The Elkhorn Mountains have two distinct geologic areas, which provides for an interesting experience while hiking the trail. From Marble Pass until Summit Lake, the ancient red and black rock is interspersed with a type of quartz called chert that, according to Oregon geologist Ellen Morris Bishop, is composed from the skeletons of single-celled marine animals called radiolarians. The northern section of the trail, from Summit Lake to Anthony Lake, is granite broken in large slabs and hard angles. These rocks and peaks, once a seabed, are now hundreds of miles inland and, through tectonic plate compression, have formed the mountain range that reaches over 9,000 feet. The Elkhorns were rich in gold, and many mines operated on the mountainous slopes and were active up until the 1980s.

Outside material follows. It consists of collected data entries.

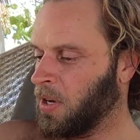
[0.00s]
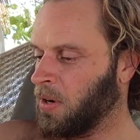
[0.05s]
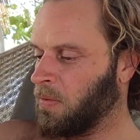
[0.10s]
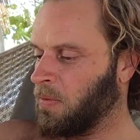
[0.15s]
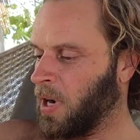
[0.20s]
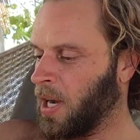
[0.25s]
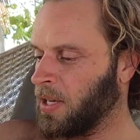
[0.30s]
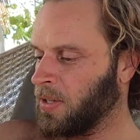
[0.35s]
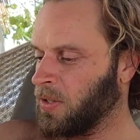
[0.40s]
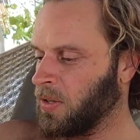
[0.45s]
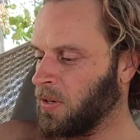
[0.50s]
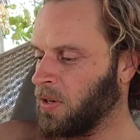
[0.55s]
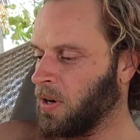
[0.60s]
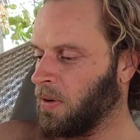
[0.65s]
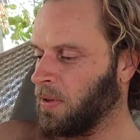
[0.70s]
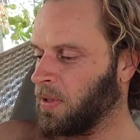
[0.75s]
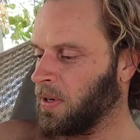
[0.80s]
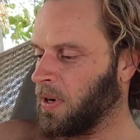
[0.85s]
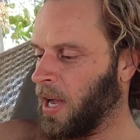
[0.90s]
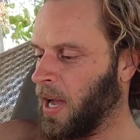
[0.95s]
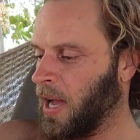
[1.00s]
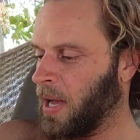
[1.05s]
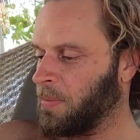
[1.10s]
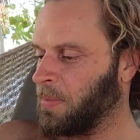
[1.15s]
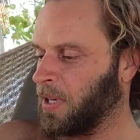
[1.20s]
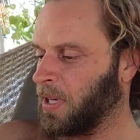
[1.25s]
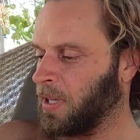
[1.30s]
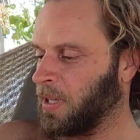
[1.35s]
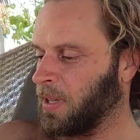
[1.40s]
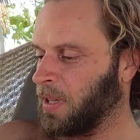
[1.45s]
Why is there no other
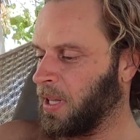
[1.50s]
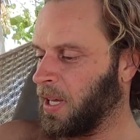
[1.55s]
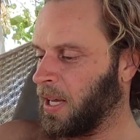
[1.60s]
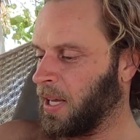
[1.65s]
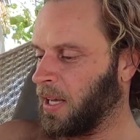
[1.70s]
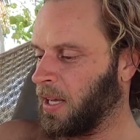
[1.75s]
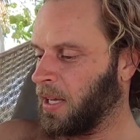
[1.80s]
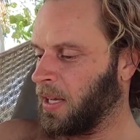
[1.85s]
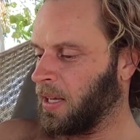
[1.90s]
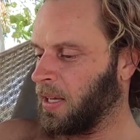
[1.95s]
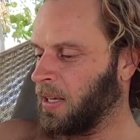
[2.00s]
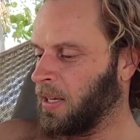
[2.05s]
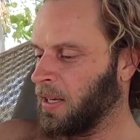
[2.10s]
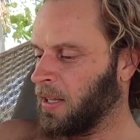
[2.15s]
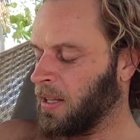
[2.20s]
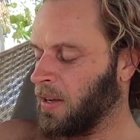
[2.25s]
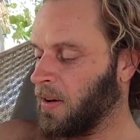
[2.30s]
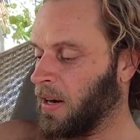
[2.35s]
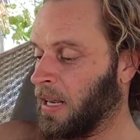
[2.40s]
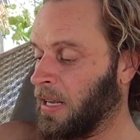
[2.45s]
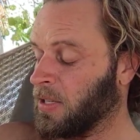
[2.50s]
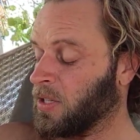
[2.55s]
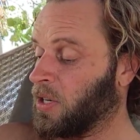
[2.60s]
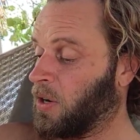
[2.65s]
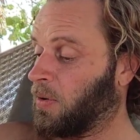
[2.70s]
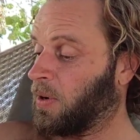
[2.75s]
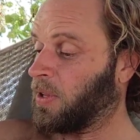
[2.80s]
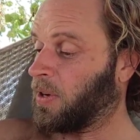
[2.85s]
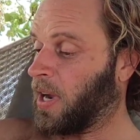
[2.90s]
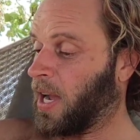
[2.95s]
habit
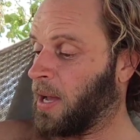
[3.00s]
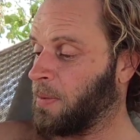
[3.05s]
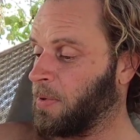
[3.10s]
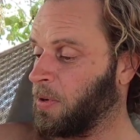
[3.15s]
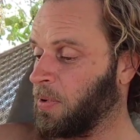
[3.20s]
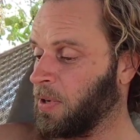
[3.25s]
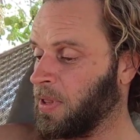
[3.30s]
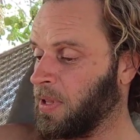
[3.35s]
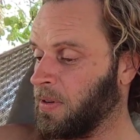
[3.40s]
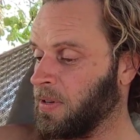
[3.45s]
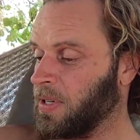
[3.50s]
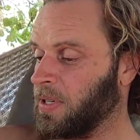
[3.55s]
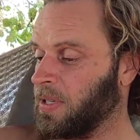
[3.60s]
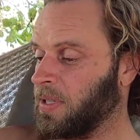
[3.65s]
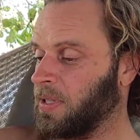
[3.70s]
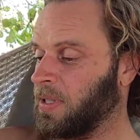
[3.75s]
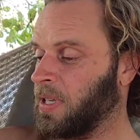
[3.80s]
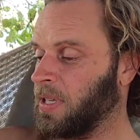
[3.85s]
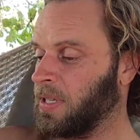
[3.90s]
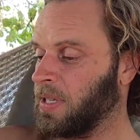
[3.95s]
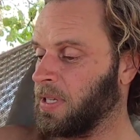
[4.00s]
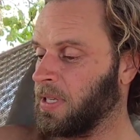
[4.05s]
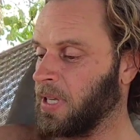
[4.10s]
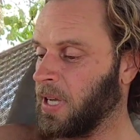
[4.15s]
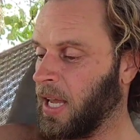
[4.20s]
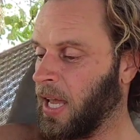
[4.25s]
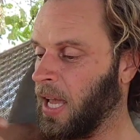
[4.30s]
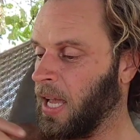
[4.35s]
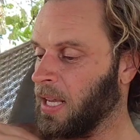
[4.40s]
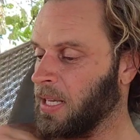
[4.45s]
where this is the
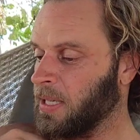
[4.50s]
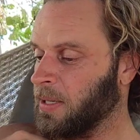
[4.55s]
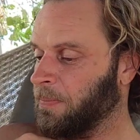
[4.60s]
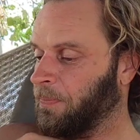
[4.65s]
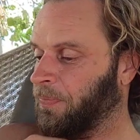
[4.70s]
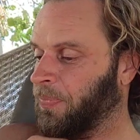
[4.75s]
case?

The trail follows the ridge across the Elkhorns, and there are no springs or streams to refill water between the lakes basins, which all lie about a mile off the main trail. Most backpackers opt to take three days and two nights to complete the trail, stopping at Twin Lakes the first night, hiking the 11 miles the next day to Summit Lake, carrying all the water they need along the way, and hiking out via Angell Pass the final day back to Anthony Lakes Trailhead. Lost Lake, Dutch Flat Lake and Meadow Lake are also good options for staying a night if you have more days to spend in the mountains or want to split up the mileage in a different way. 

By hiking a mile past the junction to Twin Lakes, hikers can scramble up the rock and scree to Rock Creek Butte via it's west face to reach the high point of the Elkhorns at 9,106 feet and sign the summit register kept on the rock cairn. Some backpackers also choose to summit Elkhorn Peak, which is slightly lower in elevation and which has more loose rock to navigate to the top. Neither of these routes are marked or on an established trail. Otherwise, the trail is well marked by signs throughout, but be sure to bring a good map and plan for water along the way.

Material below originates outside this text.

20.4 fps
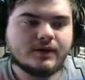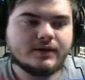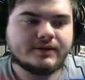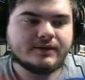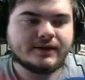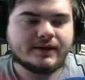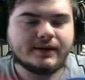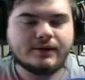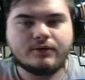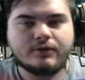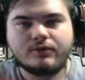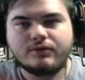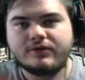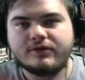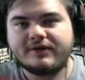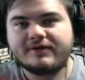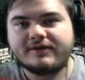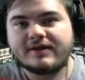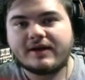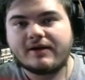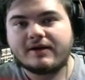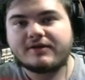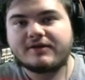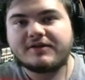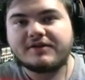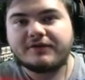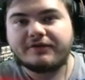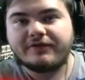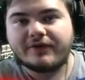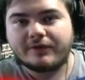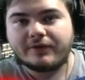Now, these characters
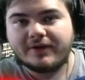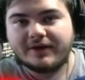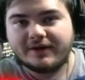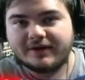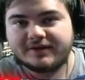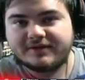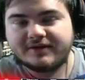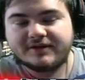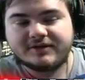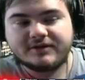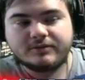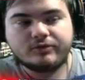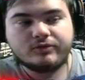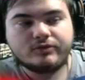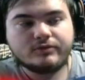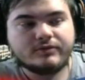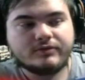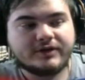are very accessible.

Wildflowers bloom in volume once the snows melt in July. Aster, paintbrush, lupine and many other colorful wildflowers are abundant until the end of August. The southern sections of the range are sparsely forested with whitebark pine, and the northern granite is more densely wooded with lodgepole pine, again lending to a very different environment along the same mountain crest. The Oregon Department of Fish and Wildlife re-established mountain goat populations that have flourished in the Elkhorns. While camping at lakes, these can be quite a nuisance to backpackers. Be sure to hang your food, and do not urinate near the goats or in your camp as they are very attracted to the salt content in human urine. Salt on sweaty clothing can also be an attractor, so be careful where you hang clothing to dry after a hot day of hiking. Elk, deer, coyotes and numerous types of ground squirrels are also abundant in the area. Black bear and mountain lions are also found in the area but are rarely seen.

If you do plan to use a shuttle to get to the Marble Pass Trailhead, you can arrange it with Pat and Elisha Thomas from Range Tour and Shuttle. They can be reached by phone at 541.403.2616. Pat also guides mountain biking trips along the Elkhorn Crest Trail and is a very knowledgeable local guide who spends countless hours doing trail maintenance in the area under a contract with the Forest Service. Another option for the Elkhorn Crest Trail is to hike in and out from the Anthony Lakes Trailhead and stay at the various mountain lakes in the area along the way.